Reporting from Phoenix – A crowd of reporters in front of him. Question after question about how he fell apart late last season.
This was the kind of setting that used to make Chad Billingsley stare down at the carpet and take deep breaths before mumbling something in a shaky voice.
There were no such visible signs of nerves Saturday when Billingsley was part of the group of pitchers and catchers who reported to the Dodgers’ spring-training camp.
Told that he looked uncharacteristically comfortable, Billingsley smirked and replied, “It was a learning experience. I talked about it all second half.”
Several times, Billingsley used the term “learning experience” to describe the 2009 season, in which he went from pitching in his first All-Star game to barely making the Dodgers’ postseason roster in October.
“You can totally get better from it,” he said. “If you go out every year and it’s perfect, what do you learn from it? If you throw nine innings of shutout baseball, you don’t learn.”
But Billingsley said he hasn’t been able to pinpoint the reason for his second-half slide. He was 9-3 with a 2.72 earned-run average through July 14; he was 3-8 with a 5.21 ERA afterward.
Was it because of lingering effects of the hamstring problems he had in August?
“I didn’t feel like it was hurting or anything,” he said. “Subconsciously, I don’t know if I was doing it, but maybe I was shortening up my stride.”
What Billingsley said he figured out was that he had to remain calm in times of crisis, to not change anything too radically.
“You can’t force the situation,” he said. “I did so many different things. I’d come to the ballpark and didn’t think a whole lot, just go out there and do it. There were times I’d study so much film, study hitters, you just do it so much. . . . You try so many different things, something to break that trend.”

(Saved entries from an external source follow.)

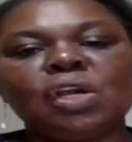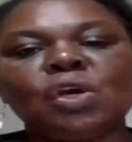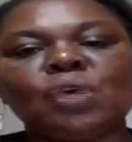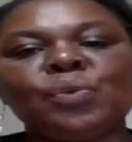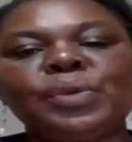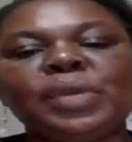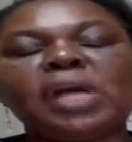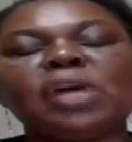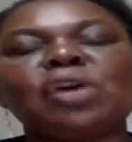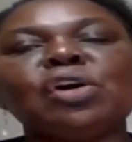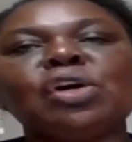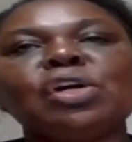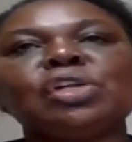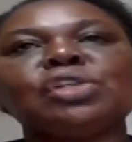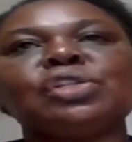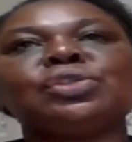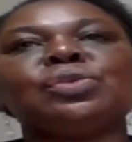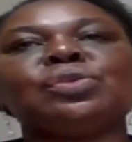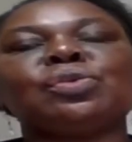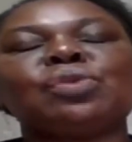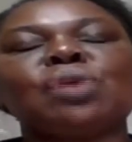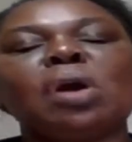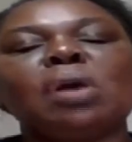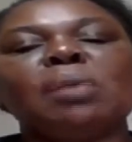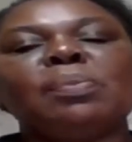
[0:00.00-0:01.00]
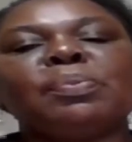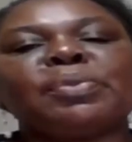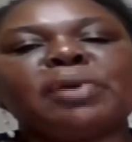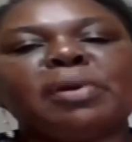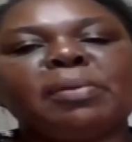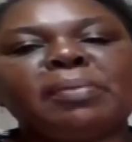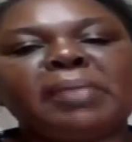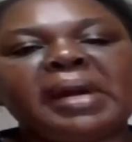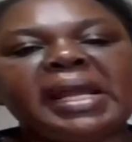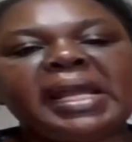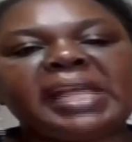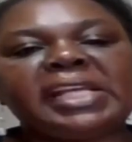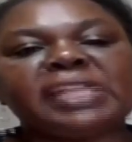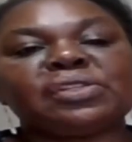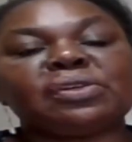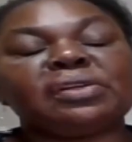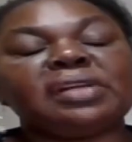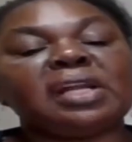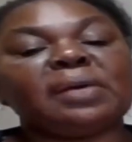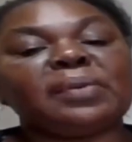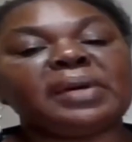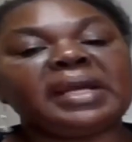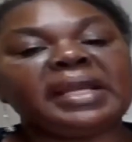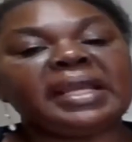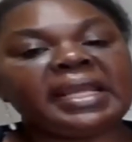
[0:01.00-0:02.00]
we are going to compromise on
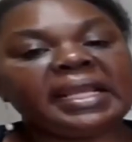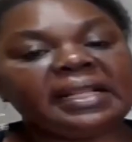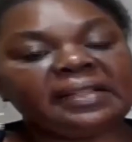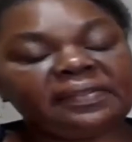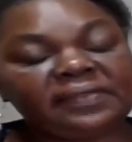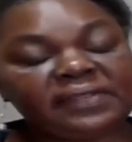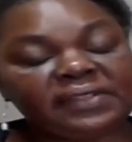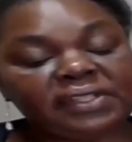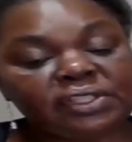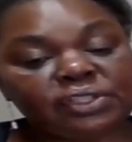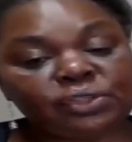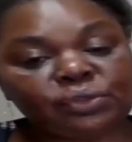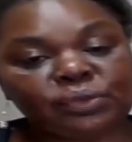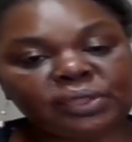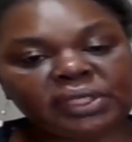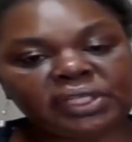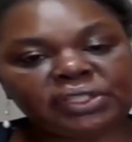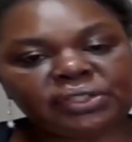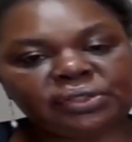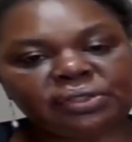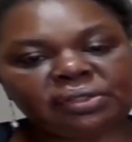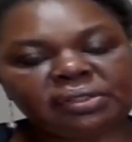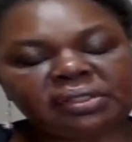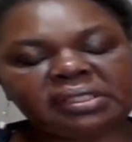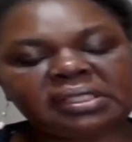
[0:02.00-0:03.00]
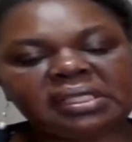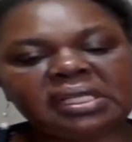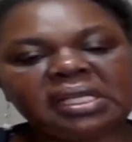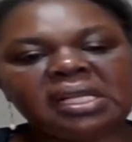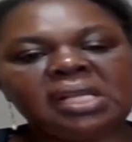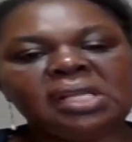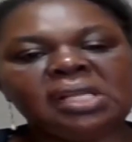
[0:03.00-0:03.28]
our health situations.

He said he went as far as tying his shoes differently.
Billingsley didn’t entirely discount the theory that his problems were a result of the previous off-season, when his training regimen was delayed because of a broken leg he suffered when he slipped on the ice-covered porch of his Pennsylvania home.
Did he go outside to see the first snow of this winter?
“I had a year’s experience,” Billingsley said, shaking his head.
Belisario late again
Ronald Belisario is still in Venezuela because of visa problems, but his agent, Paul Kinzer, said the pitcher could be in camp next week. Belisario was also late to camp last year because of visa issues.
Kinzer said that part of the reason Belisario had trouble securing a visa in time was because of the misdemeanor drunk driving charges he faces. Belisario has pleaded not guilty.
Manager Joe Torre said his agent remains in talks with the Dodgers about extending his contract by a year. Torre’s current three-year deal expires at the end of this season. . . . When Torre goes to Taiwan next month for two split-squad exhibition games, bench coach and presumed manager-in-training Don Mattingly will manage the team that stays behind. . . . Pitchers and catchers will have their first official workout Sunday. Position players aren’t due to report until Thursday. . . . Several position players reported early, among them Casey Blake, Jamey Carroll, Reed Johnson, Xavier Paul, Jason Repko, Ivan DeJesus Jr., and Chin-lung Hu. Manny Ramirez dropped by the complex Friday.